#### Records for this exercise:
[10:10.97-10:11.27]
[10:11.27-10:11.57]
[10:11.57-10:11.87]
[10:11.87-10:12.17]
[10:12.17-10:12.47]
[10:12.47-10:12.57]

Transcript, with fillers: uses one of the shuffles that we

* * *

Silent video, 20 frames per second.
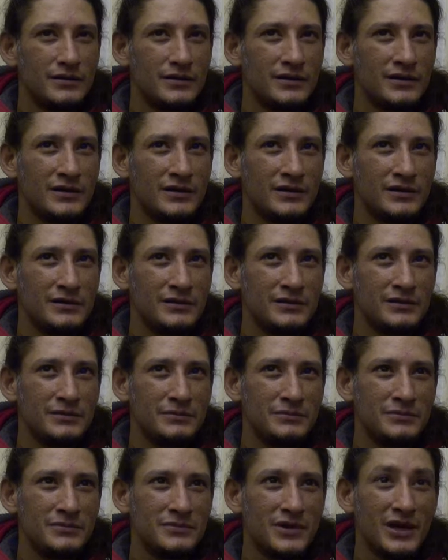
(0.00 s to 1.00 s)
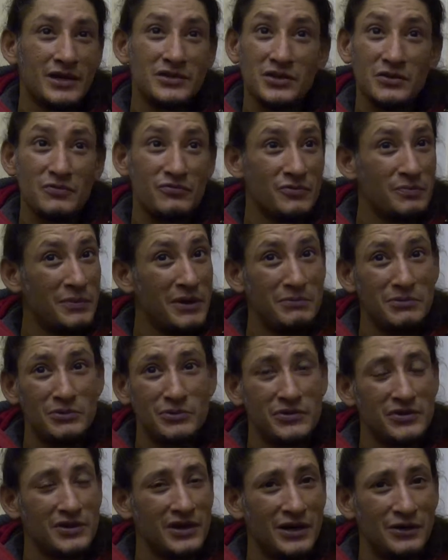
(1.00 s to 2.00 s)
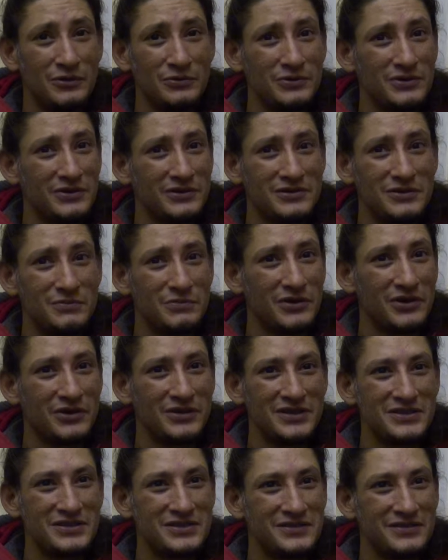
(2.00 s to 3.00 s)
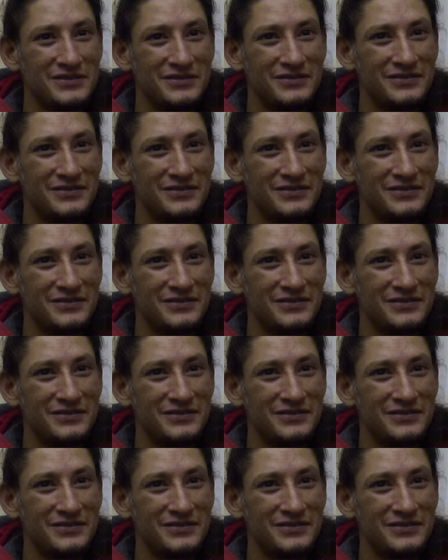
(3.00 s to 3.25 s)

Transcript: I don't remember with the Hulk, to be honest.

* * *

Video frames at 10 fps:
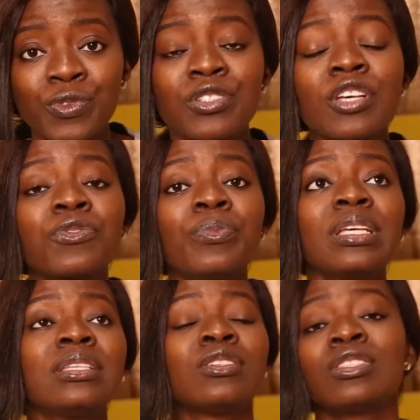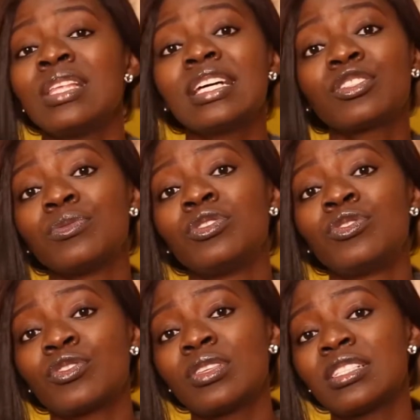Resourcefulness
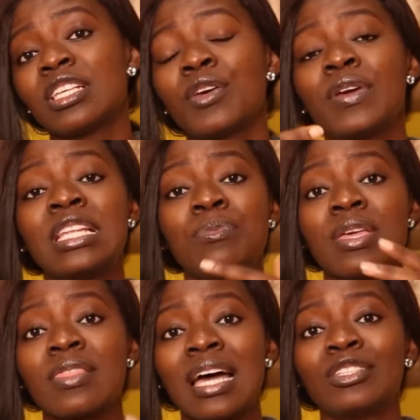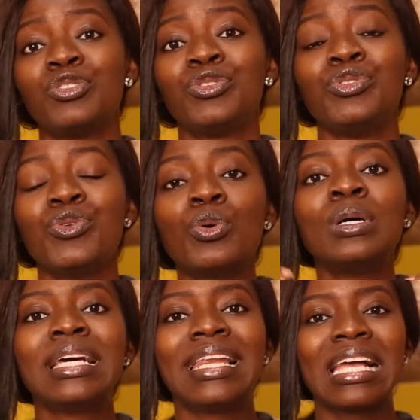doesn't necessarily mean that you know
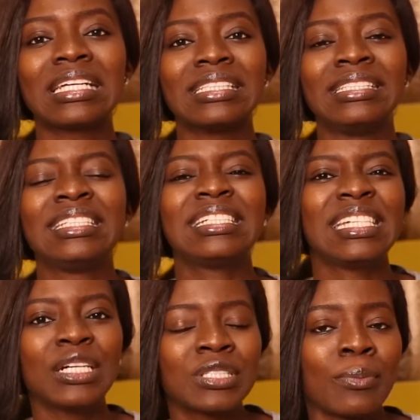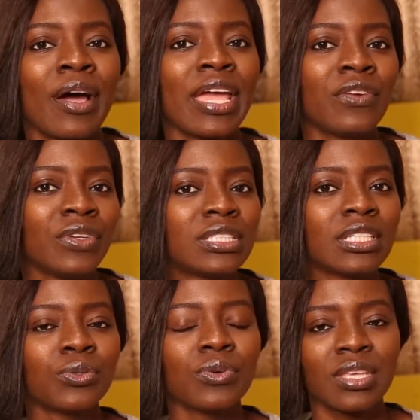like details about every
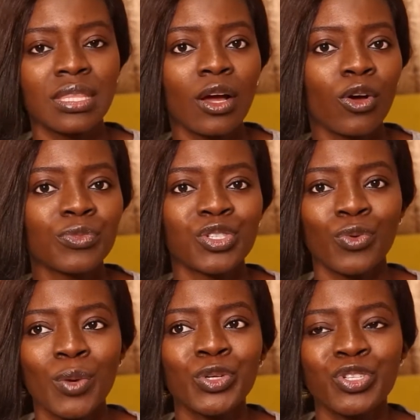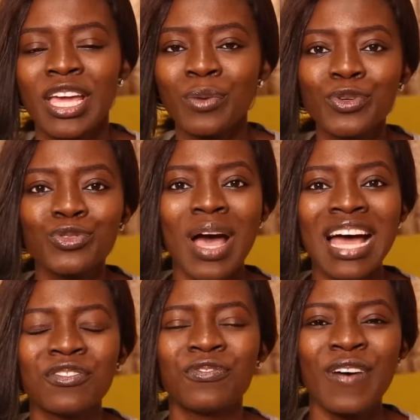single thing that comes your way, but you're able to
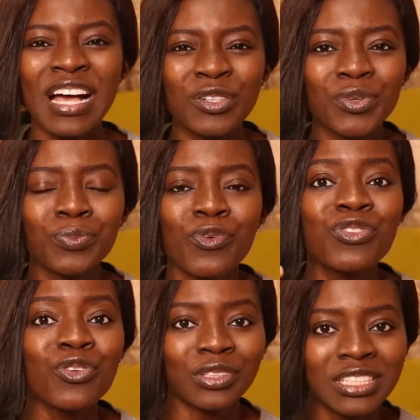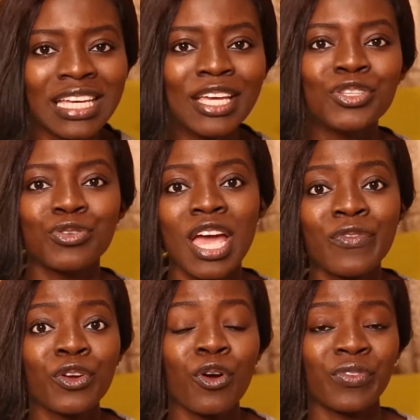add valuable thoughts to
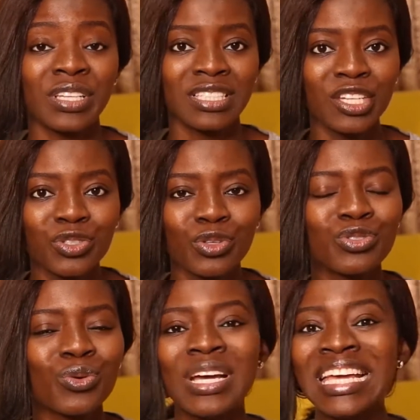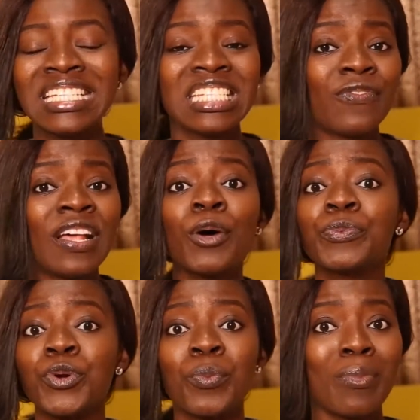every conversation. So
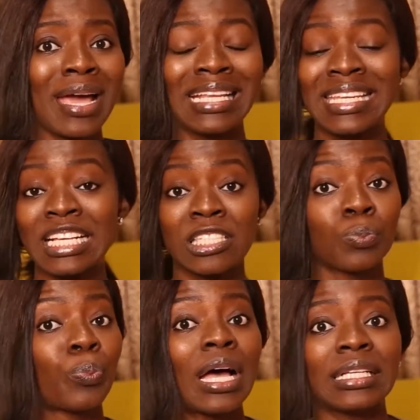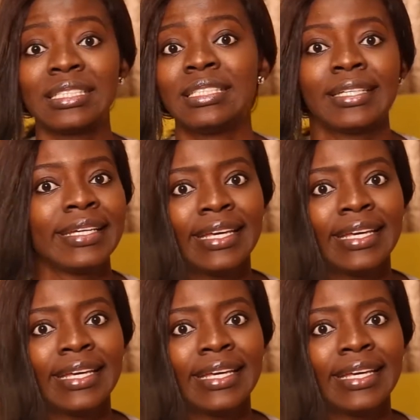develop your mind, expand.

#### What you have to do:
Show every line of the material above in which "Transcript" is present.

#### Reply to the task:
Transcript, with fillers: uses one of the shuffles that we
Transcript: I don't remember with the Hulk, to be honest.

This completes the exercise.